Statistics 101: Correlation and causality

Catalogue number: 892000062021002

Release date: May 3, 2021 Updated: December 1, 2021

In this video, you will learn how to prove the existence of a relationship, or lack thereof, between two variables. This is a very important part of data analysis.

By the end of this video, you will learn the answers to the following questions:

  • What is correlation?
  • How can you measure, quantify, or interpret correlation when analyzing your data?
  • What is causality?
  • And finally, what are the differences between the two?
Data journey step
Analyze, model
Data competency
  • Data analysis
  • Data driven decision making
  • Data interpretation
  • Data visualisation
Audience
Basic
Suggested prerequisites
N/A
Length
17:27
Cost
Free

Watch the video

Statistics 101: Correlation and causality - Transcript

Statistics 101: Correlation and causality - Transcript

(The Statistics Canada symbol and Canada wordmark appear on screen with the title: "Statistics 101: Correlation and causality")

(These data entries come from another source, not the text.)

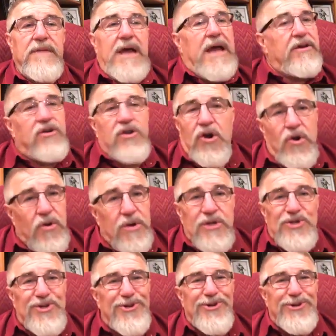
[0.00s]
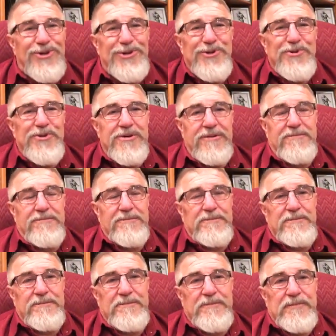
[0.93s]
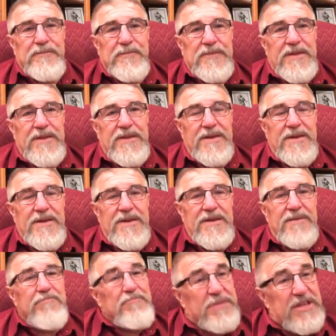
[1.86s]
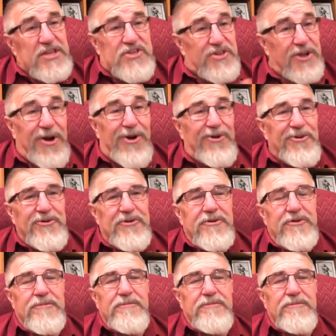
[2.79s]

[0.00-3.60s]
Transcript: I encourage you to do it. Be salt.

Statistics 101: Correlation and causality

This video is intended for viewers who wish to gain a basic understanding of correlation and causality. As a prerequisite, before beginning this video, we highly recommend having already completed our videos titled "What is Data" and "Types of Data".

Learning goals

By the end of this video, you will learn the answers to the following questions: What is correlation? How can you measure, quantify or interpret correlation when analyzing your data? What is causality? And finally, what are the differences between the two?

Steps of a data journey

(Diagram of the Steps of the data journey: Step 1 - define, find, gather; Step 2 - explore, clean, describe; Step 3 - analyze, model; Step 4 - tell the story. The data journey is supported by a foundation of stewardship, metadata, standards and quality.)

This diagram is a visual representation of the data journey, from collecting the data to cleaning, exploring, describing and understanding the data to analyzing the data, and lastly, to communicating with others the story the data tell.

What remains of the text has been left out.